Jon: “Finding the right word” is something I often struggle with, and since I know that for me it’s sometimes an obstacle, especially in the generative stage, I’ll just put a line/”blank” wherever that spot happens to be in my journal, as a marker to go back to later. I find it’s more important to live in the momentum of drafting a poem. Let the images collide. Let the “half-meanings” do what they will. I’ll return to “finding the right word” on subsequent passes through the poem. I usually save those obstacles for revision.

Kris: How true are you to the rules of punctuation within your poetry? Why do they or don’t they matter to you?

Jon: I try to use the punctuation as visual cues, but sometimes I don’t use punctuation at all. It depends on the moment I’m trying to offer up to the reader.

Kris: I like that concept of a moment that you’re “trying to offer up to the reader.” It’s not a matter of pushing a point too forcefully. A powerful poem evokes emotions and themes rather than explicitly stating a point, after all. This is something I’ve found newer poets sometimes struggle with. How are you sure that you’re never preaching on a subject?

Jon: I like what the poet Richard Hugo states in his famous essay “The Triggering Town”: “Once language exists only to convey information, it is dying.”

That’s such a powerful line, and one I hadn’t heard before. Language can be so much more than a means of conveying information. Yes, it is this, but it is so much more. That’s why we write, isn’t it? That’s why we edit the heck out of things until they polish and shine.

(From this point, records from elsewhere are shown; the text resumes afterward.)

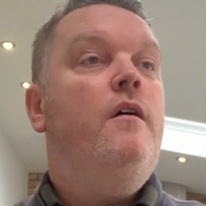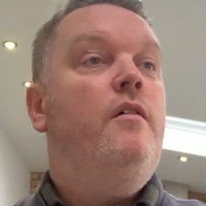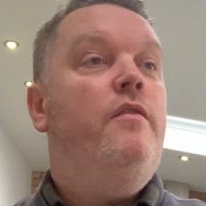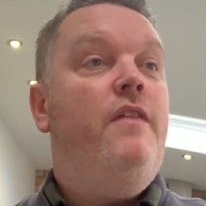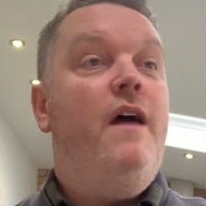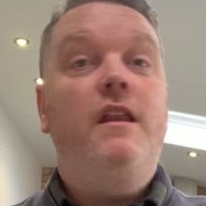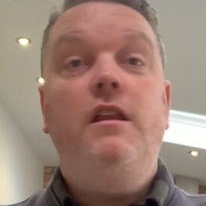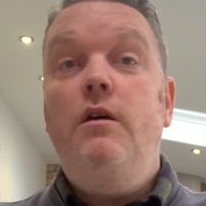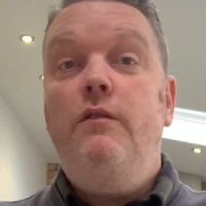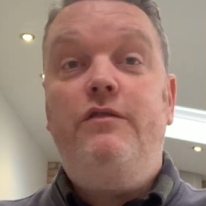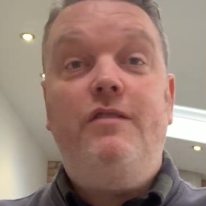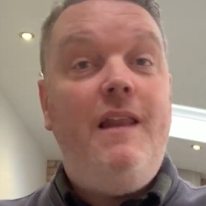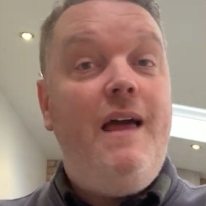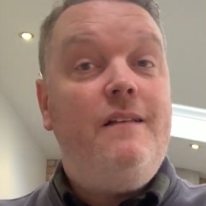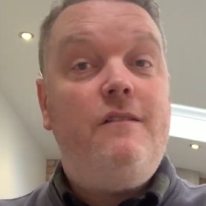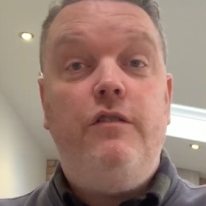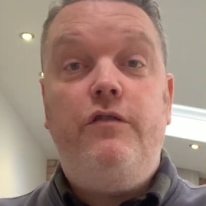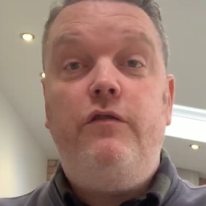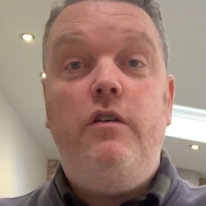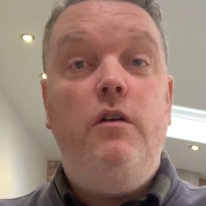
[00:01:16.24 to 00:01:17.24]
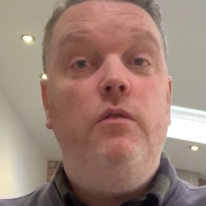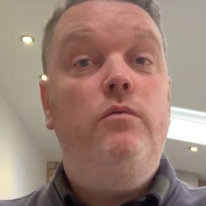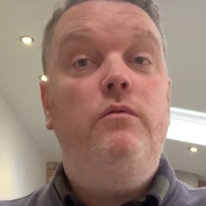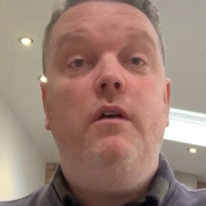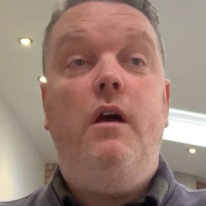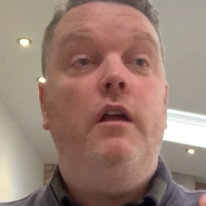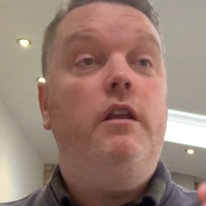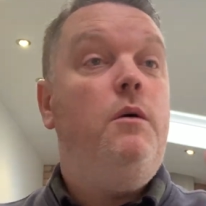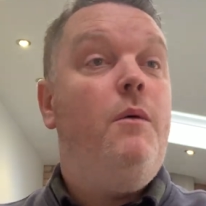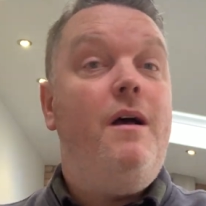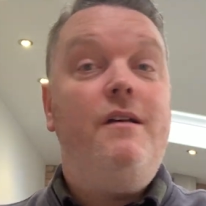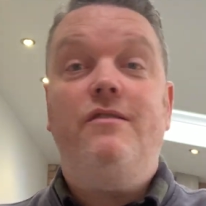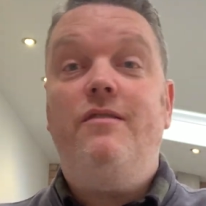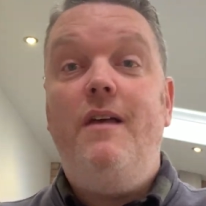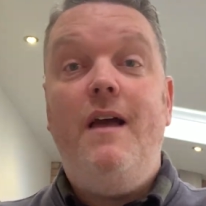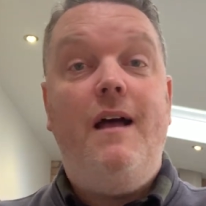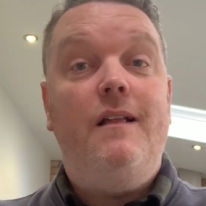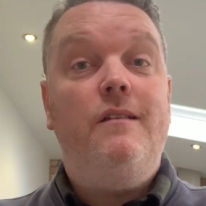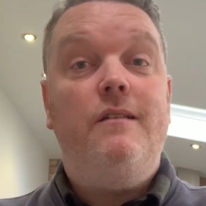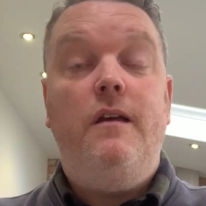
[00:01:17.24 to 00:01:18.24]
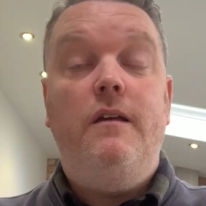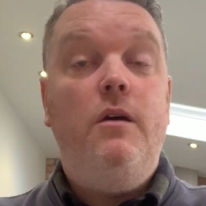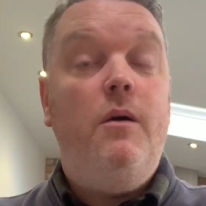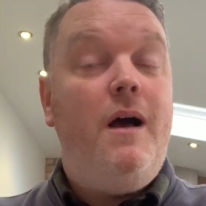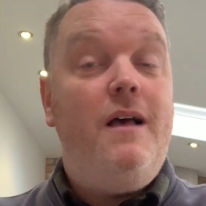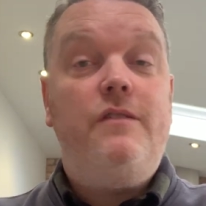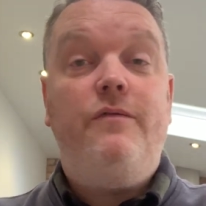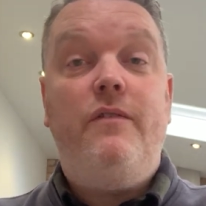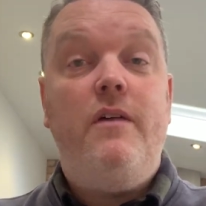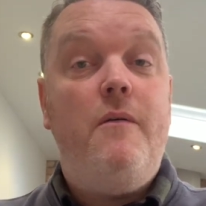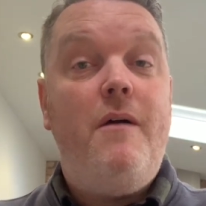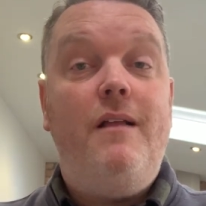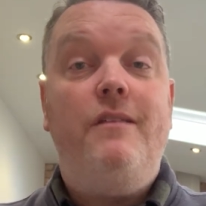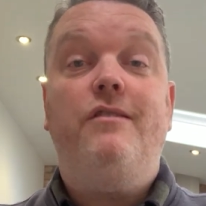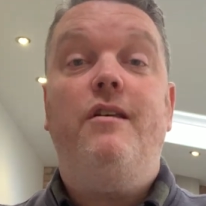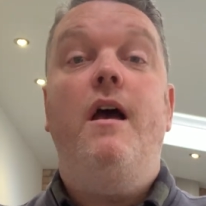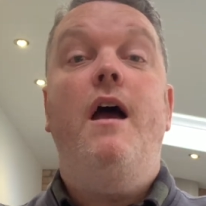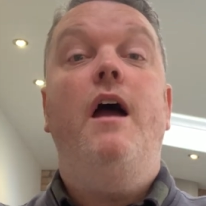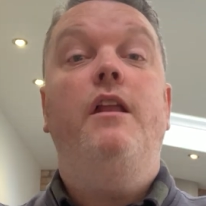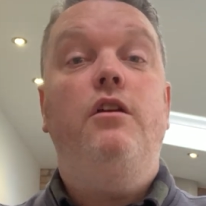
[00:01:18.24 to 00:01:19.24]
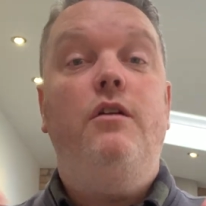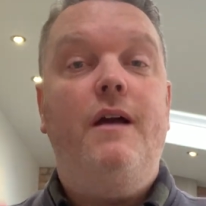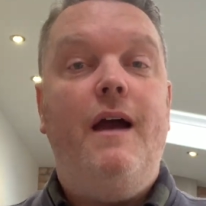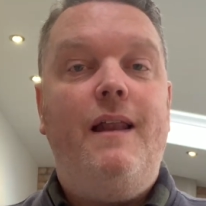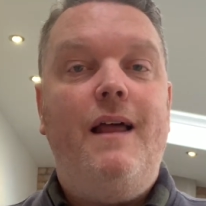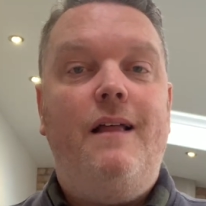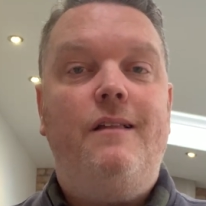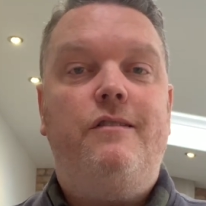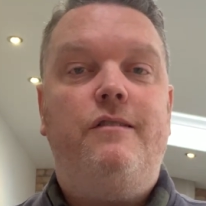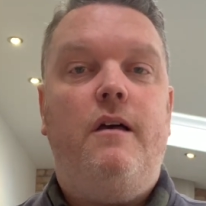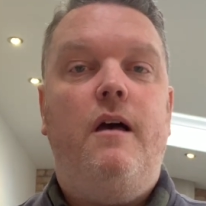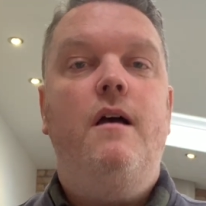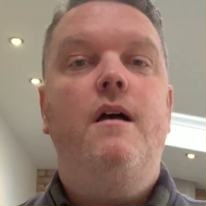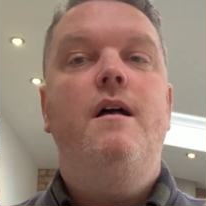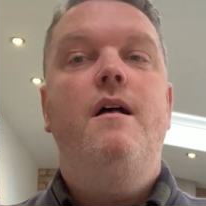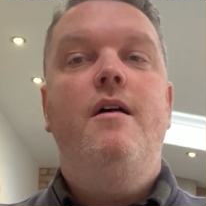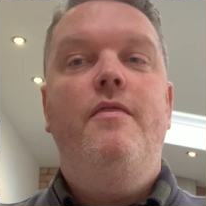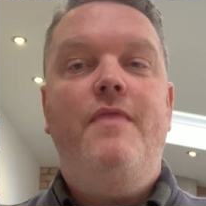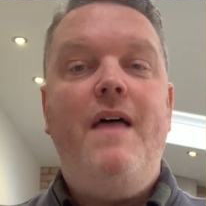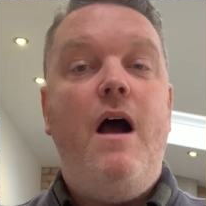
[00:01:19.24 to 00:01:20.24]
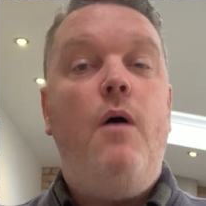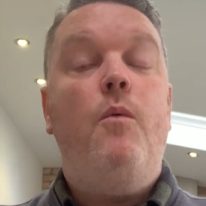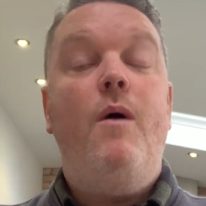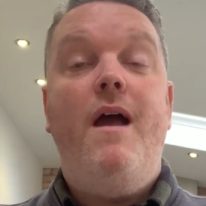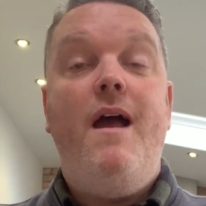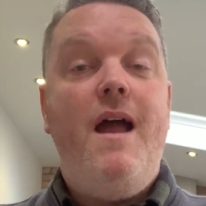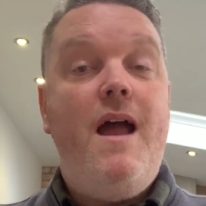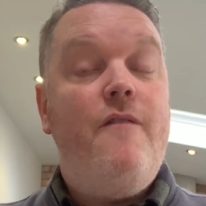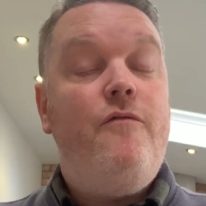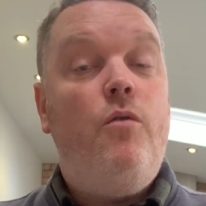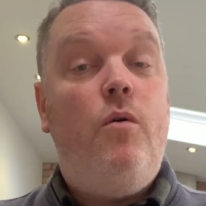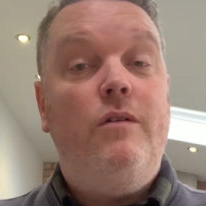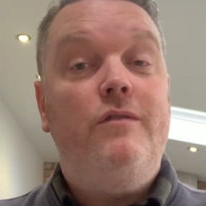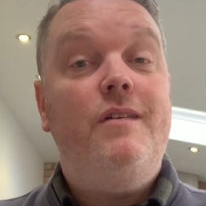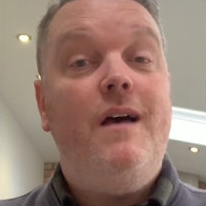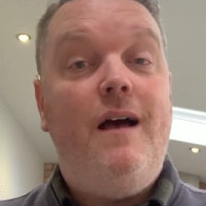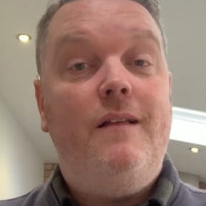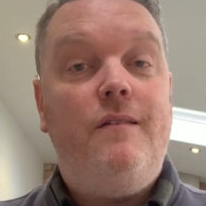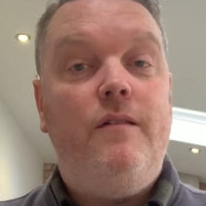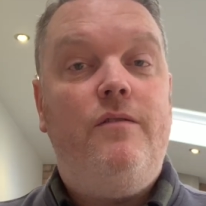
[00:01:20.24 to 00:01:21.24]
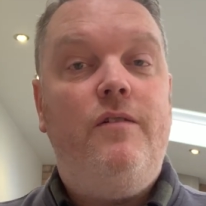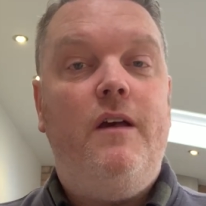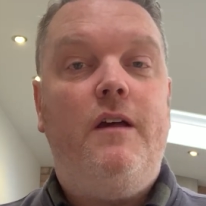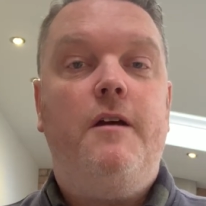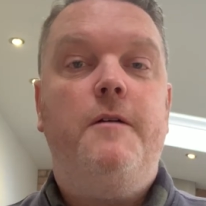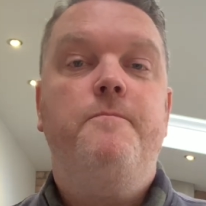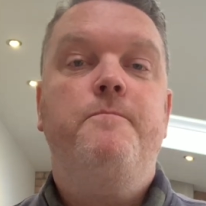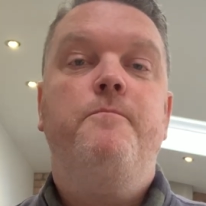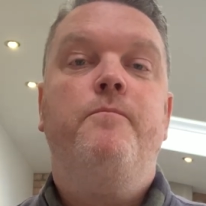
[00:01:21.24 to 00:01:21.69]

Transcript: Then you select a student and you ask for their answer and you get an answer. That way everyone's had to think.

We may not all be poets, but we should tap into our poetic sides from time to time. When we finding right word, the right image, the right rhythm, our thoughtful language can reimagine and revitalize the world around us. At minimum, we can write the occasional awesome email that the receiving party never saw coming. At maximum, who knows…

Thank you so much, Jon Pineda, for taking the time to talk about your editing process, and happy writing, everyone!